- [EXERCISE]: Your task is to repeat exactly the lines below between the line holding "[00:00:20.70 to 00:00:21.60]" and the line holding "Transcript: and we", inclusive, and only those.

- [MATERIAL FOR THIS EXERCISE]:
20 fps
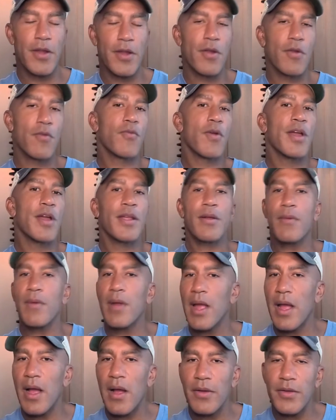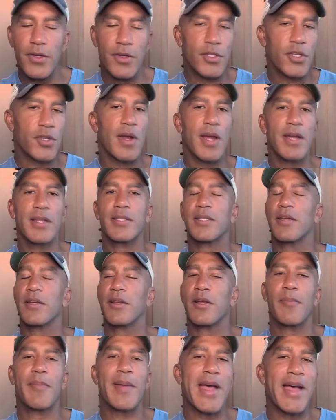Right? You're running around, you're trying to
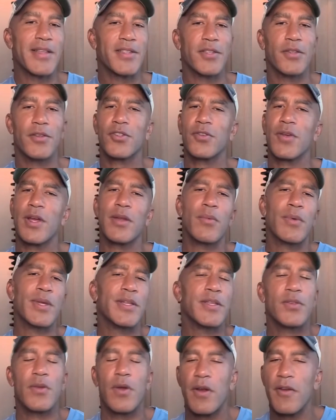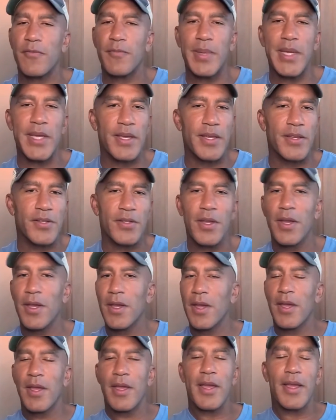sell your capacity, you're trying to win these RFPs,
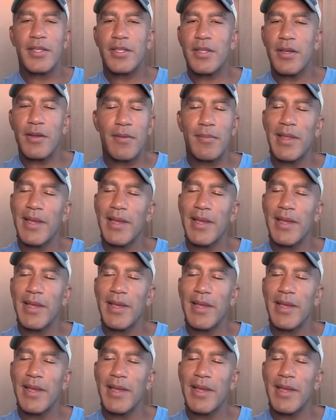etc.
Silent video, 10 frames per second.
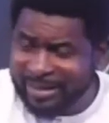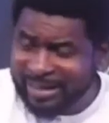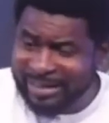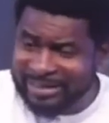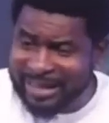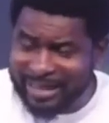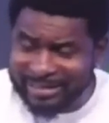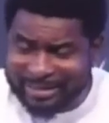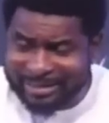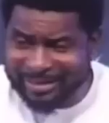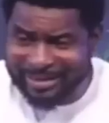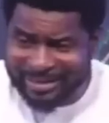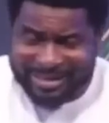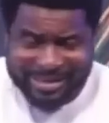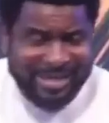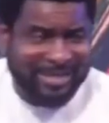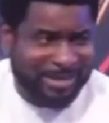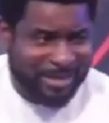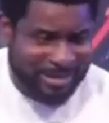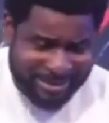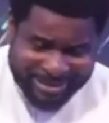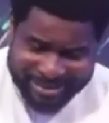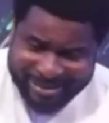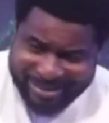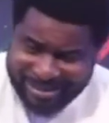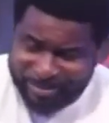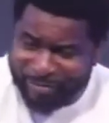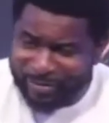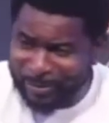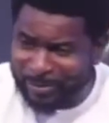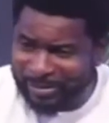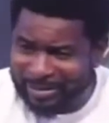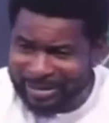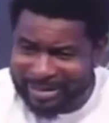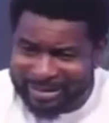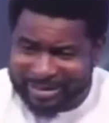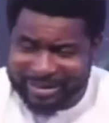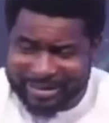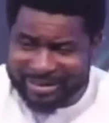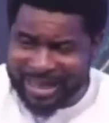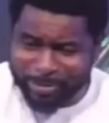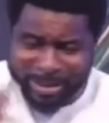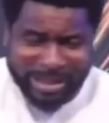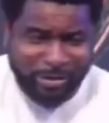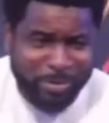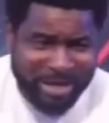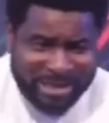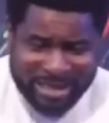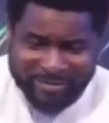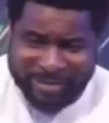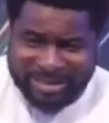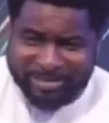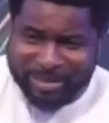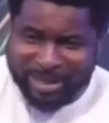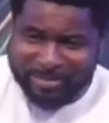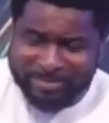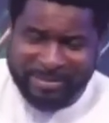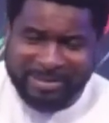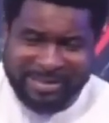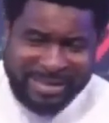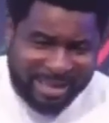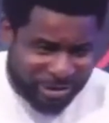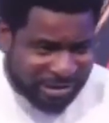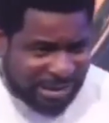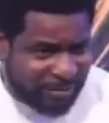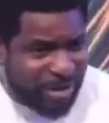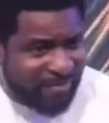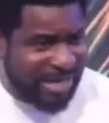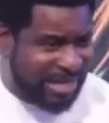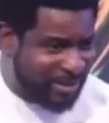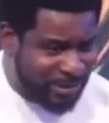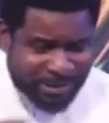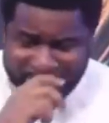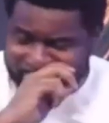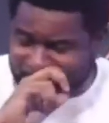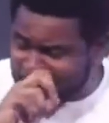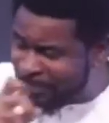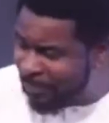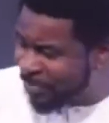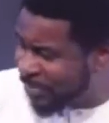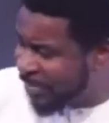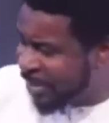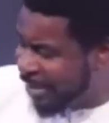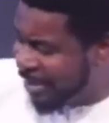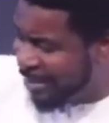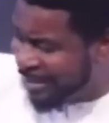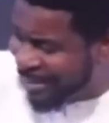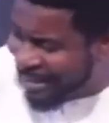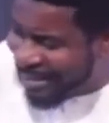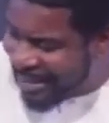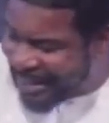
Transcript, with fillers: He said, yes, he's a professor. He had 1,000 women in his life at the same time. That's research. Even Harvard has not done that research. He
---
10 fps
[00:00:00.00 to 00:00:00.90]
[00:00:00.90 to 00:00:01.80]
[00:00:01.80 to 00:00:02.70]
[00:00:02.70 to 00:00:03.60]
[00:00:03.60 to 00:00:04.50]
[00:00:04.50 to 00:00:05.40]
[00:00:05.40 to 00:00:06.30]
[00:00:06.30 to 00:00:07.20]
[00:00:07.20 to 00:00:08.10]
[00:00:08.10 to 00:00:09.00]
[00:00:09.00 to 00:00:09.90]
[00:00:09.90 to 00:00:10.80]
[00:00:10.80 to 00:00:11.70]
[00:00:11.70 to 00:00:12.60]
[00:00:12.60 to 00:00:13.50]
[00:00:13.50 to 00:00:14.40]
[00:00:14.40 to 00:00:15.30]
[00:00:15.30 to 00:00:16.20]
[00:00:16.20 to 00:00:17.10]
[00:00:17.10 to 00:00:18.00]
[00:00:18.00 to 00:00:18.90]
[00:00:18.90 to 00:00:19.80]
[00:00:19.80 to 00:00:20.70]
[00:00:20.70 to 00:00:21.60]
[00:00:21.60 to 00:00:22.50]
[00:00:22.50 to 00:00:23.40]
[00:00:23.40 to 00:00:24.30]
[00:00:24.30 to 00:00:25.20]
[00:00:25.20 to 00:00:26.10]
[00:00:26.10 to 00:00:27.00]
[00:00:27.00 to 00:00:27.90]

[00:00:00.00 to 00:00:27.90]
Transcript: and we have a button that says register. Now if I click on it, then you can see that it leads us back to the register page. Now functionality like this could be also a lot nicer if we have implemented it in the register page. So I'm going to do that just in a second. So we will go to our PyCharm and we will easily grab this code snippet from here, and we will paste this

- [SOLUTION TO THIS PROBLEM]:
[00:00:20.70 to 00:00:21.60]
[00:00:21.60 to 00:00:22.50]
[00:00:22.50 to 00:00:23.40]
[00:00:23.40 to 00:00:24.30]
[00:00:24.30 to 00:00:25.20]
[00:00:25.20 to 00:00:26.10]
[00:00:26.10 to 00:00:27.00]
[00:00:27.00 to 00:00:27.90]

[00:00:00.00 to 00:00:27.90]
Transcript: and we have a button that says register. Now if I click on it, then you can see that it leads us back to the register page. Now functionality like this could be also a lot nicer if we have implemented it in the register page. So I'm going to do that just in a second. So we will go to our PyCharm and we will easily grab this code snippet from here, and we will paste this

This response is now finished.